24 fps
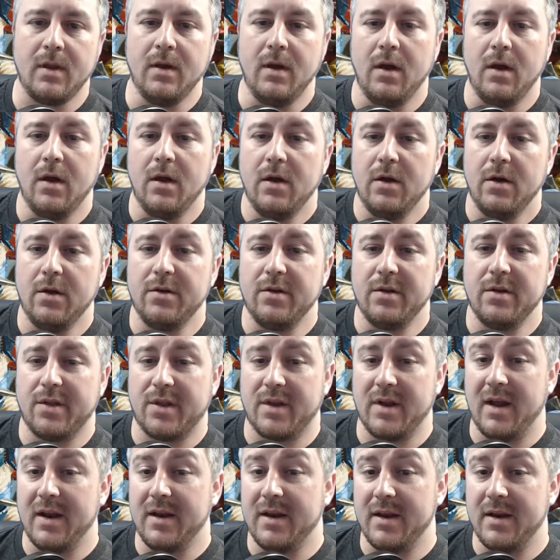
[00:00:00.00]

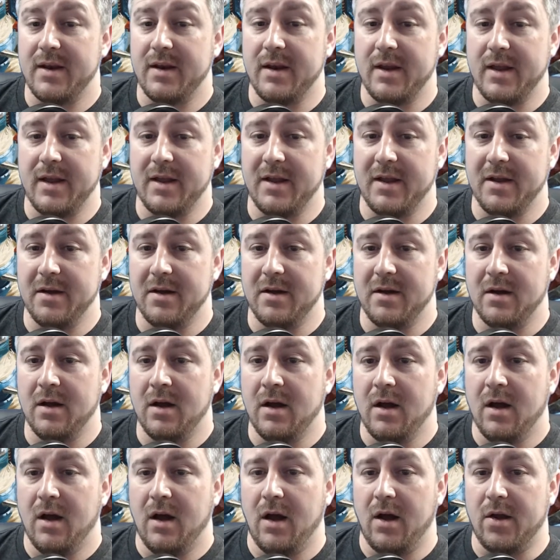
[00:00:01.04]
Understanding the
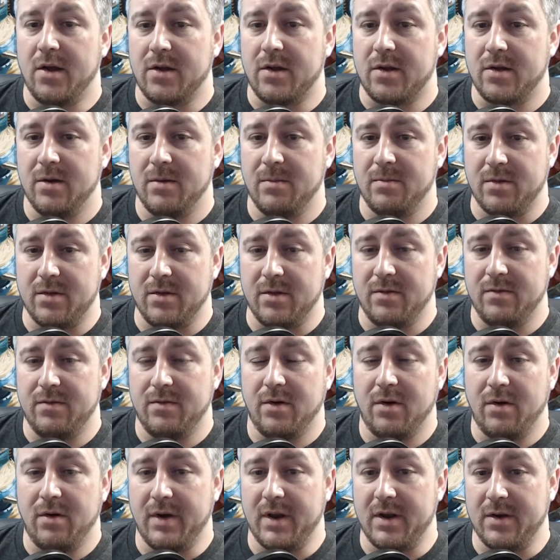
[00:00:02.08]
outcomes of
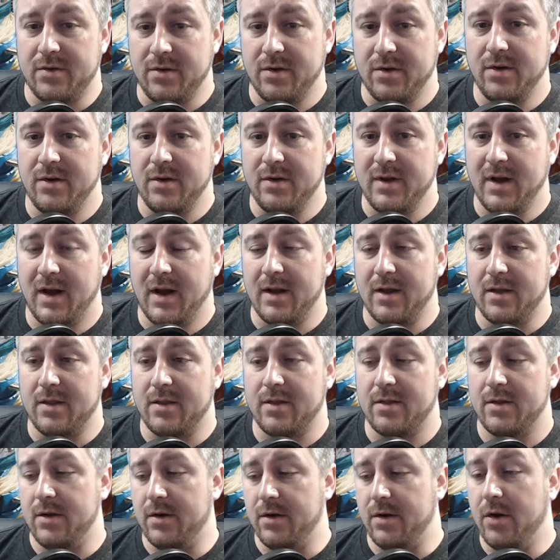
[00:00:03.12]
rolling 2 dice
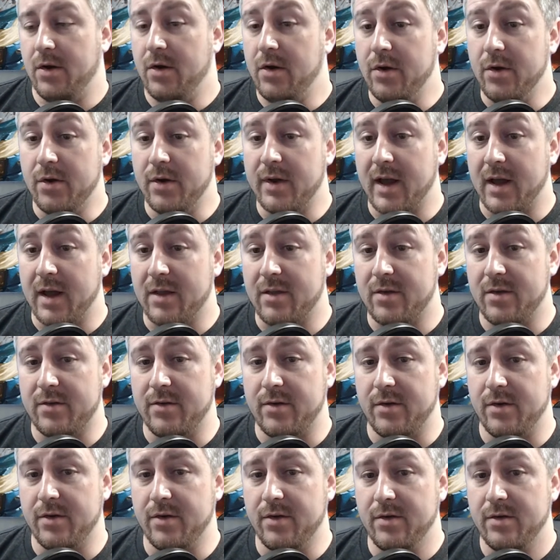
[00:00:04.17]
and who gets to
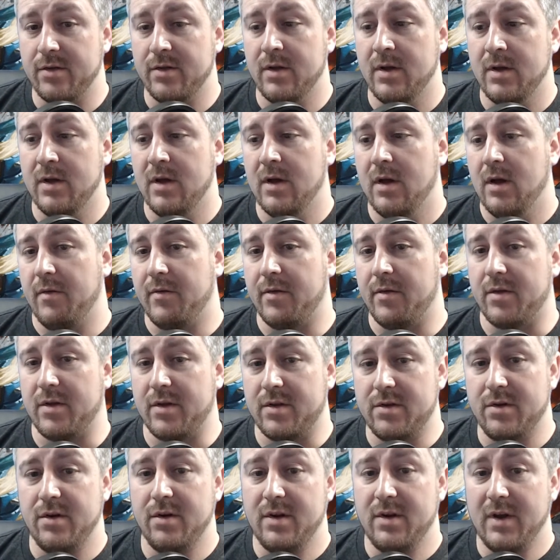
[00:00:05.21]
choose. Because the
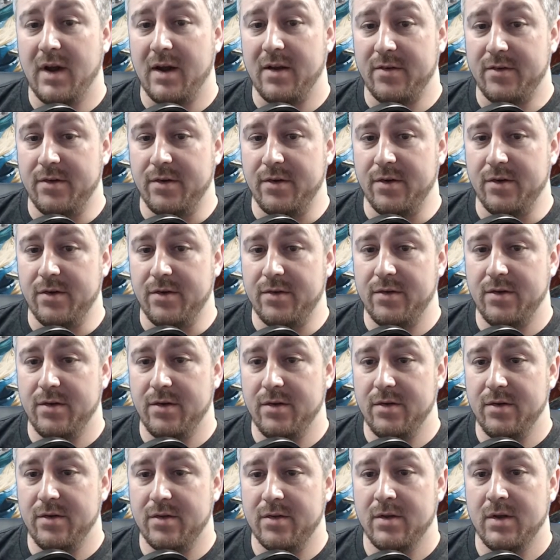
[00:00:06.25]
2 dice you
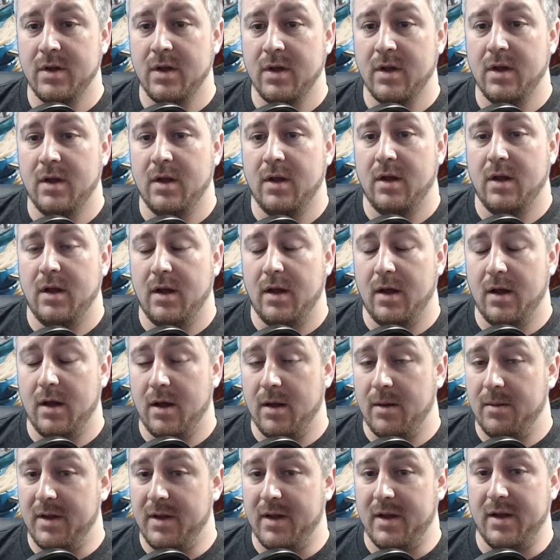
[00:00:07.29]
choose
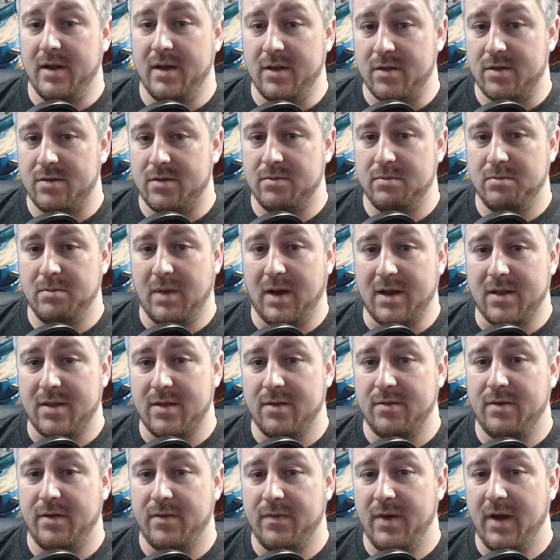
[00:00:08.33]
is
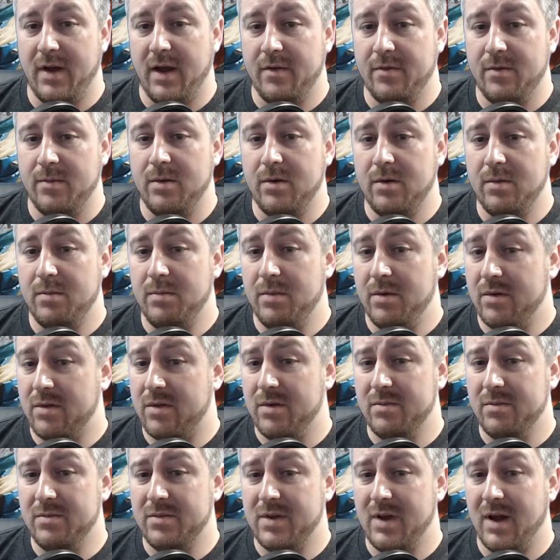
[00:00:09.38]
massively favourable, but
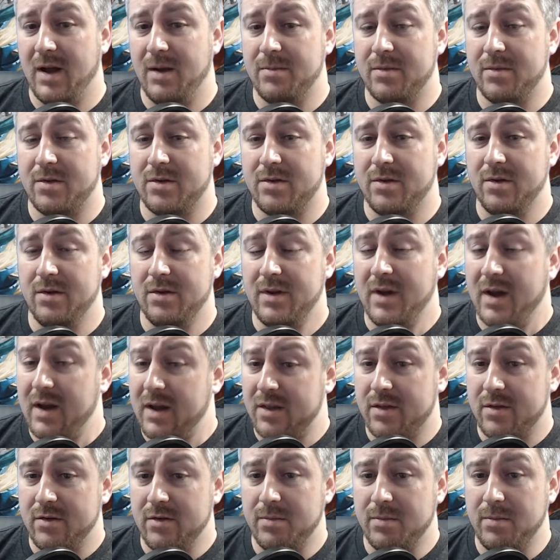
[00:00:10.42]
sometimes 2 dice
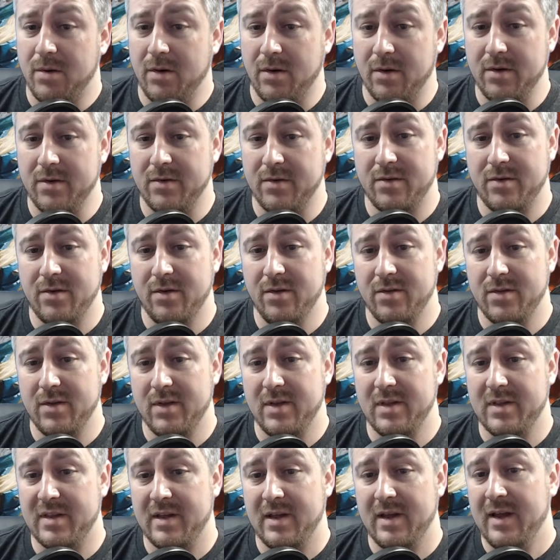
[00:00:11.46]
your opponent
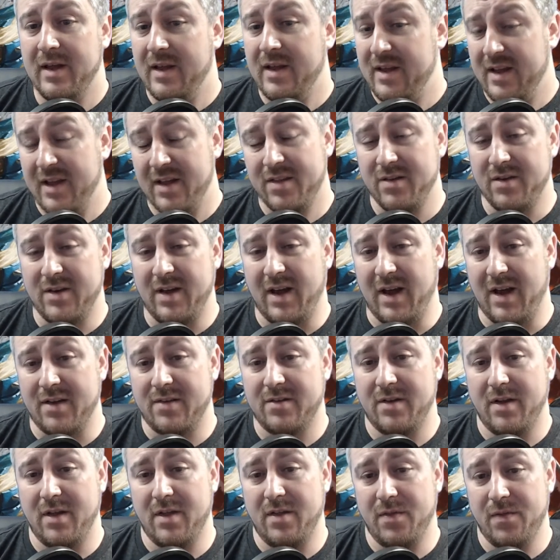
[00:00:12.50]
chooses isn't
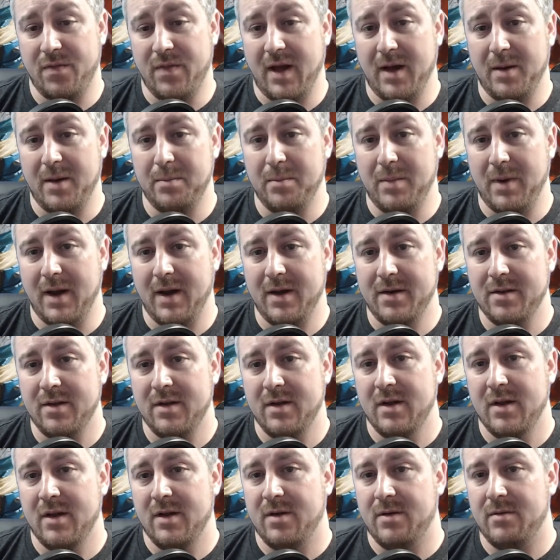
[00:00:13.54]
actually that bad
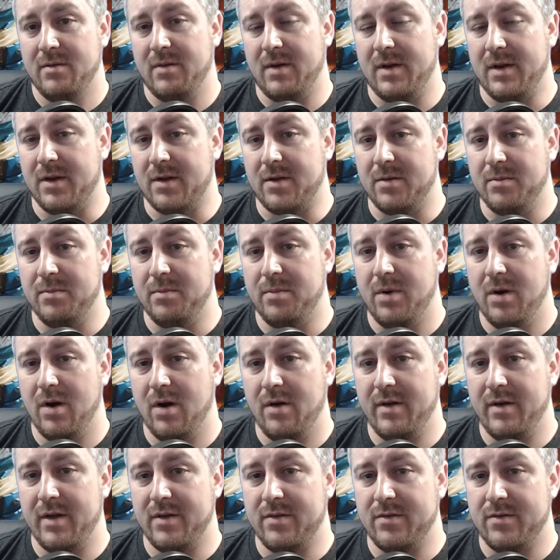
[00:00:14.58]
when you compare
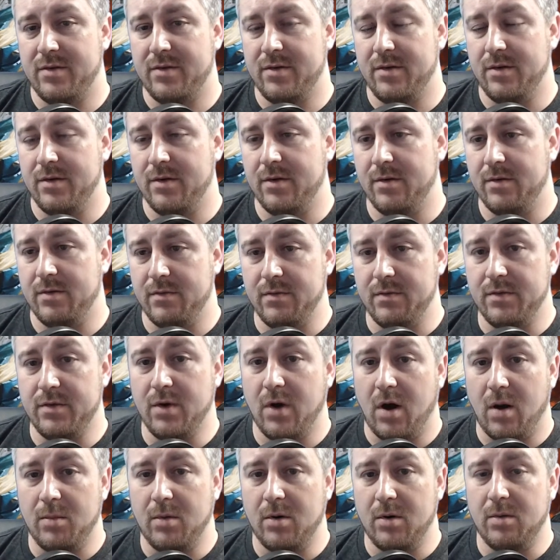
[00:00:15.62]
it to
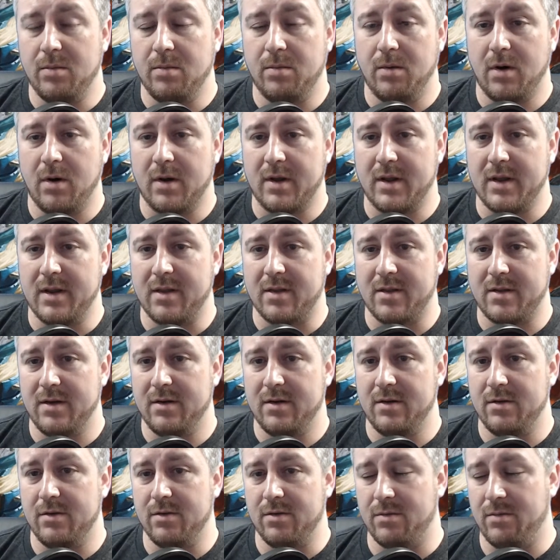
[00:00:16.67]
normal blocking
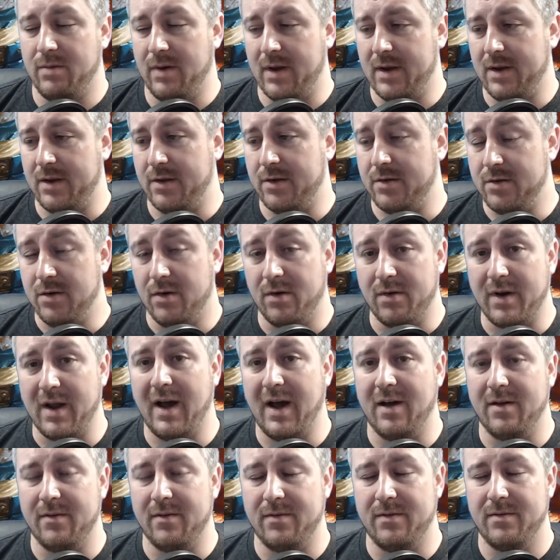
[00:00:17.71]
skills when you don't
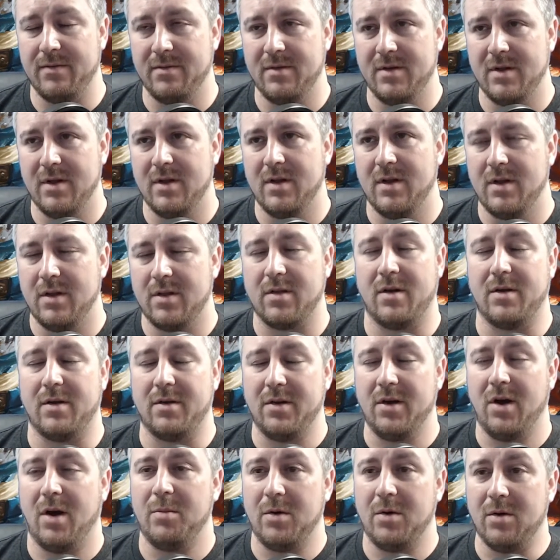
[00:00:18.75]
have,
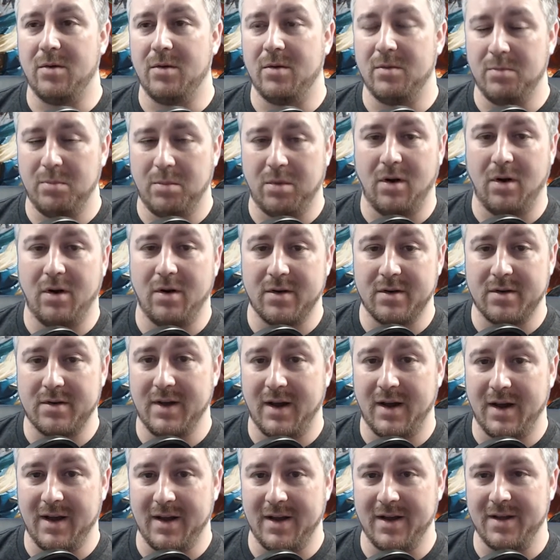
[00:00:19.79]
normal block
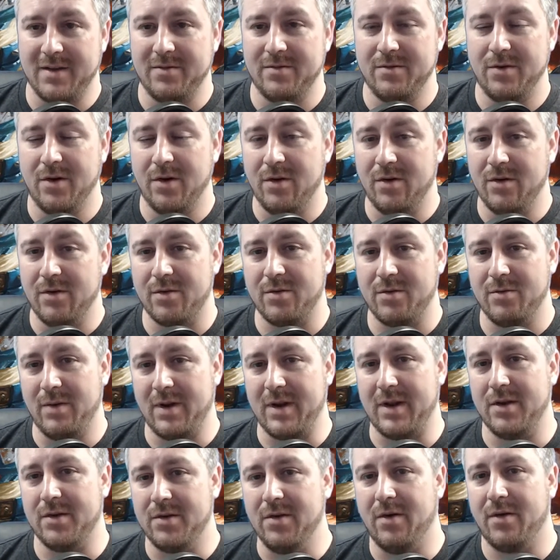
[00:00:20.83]
die rolls when you
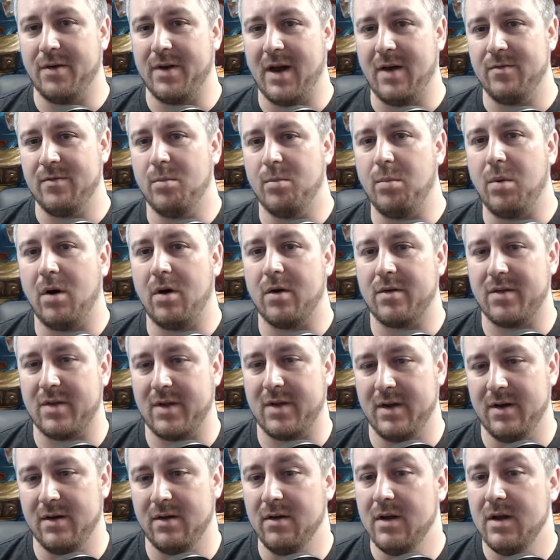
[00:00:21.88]
don't have a block
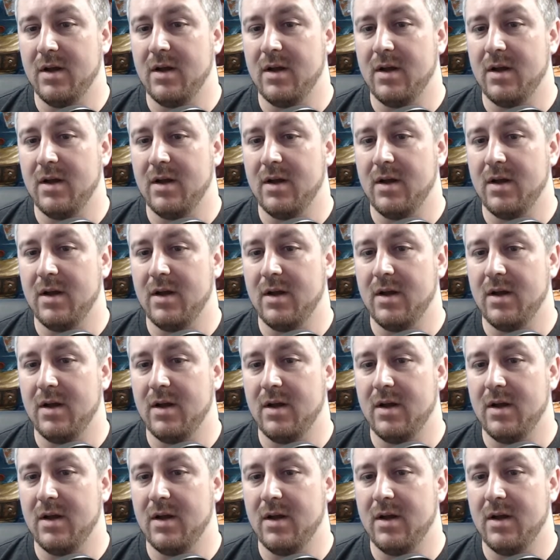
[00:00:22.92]
skill.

> Problem to solve: All lines from the one containing "[00:00:16.67]" through the end of the data are to be restated exactly, with nothing else and without the pictures.

> Response to this exercise:
[00:00:16.67]
normal blocking
[00:00:17.71]
skills when you don't
[00:00:18.75]
have,
[00:00:19.79]
normal block
[00:00:20.83]
die rolls when you
[00:00:21.88]
don't have a block
[00:00:22.92]
skill.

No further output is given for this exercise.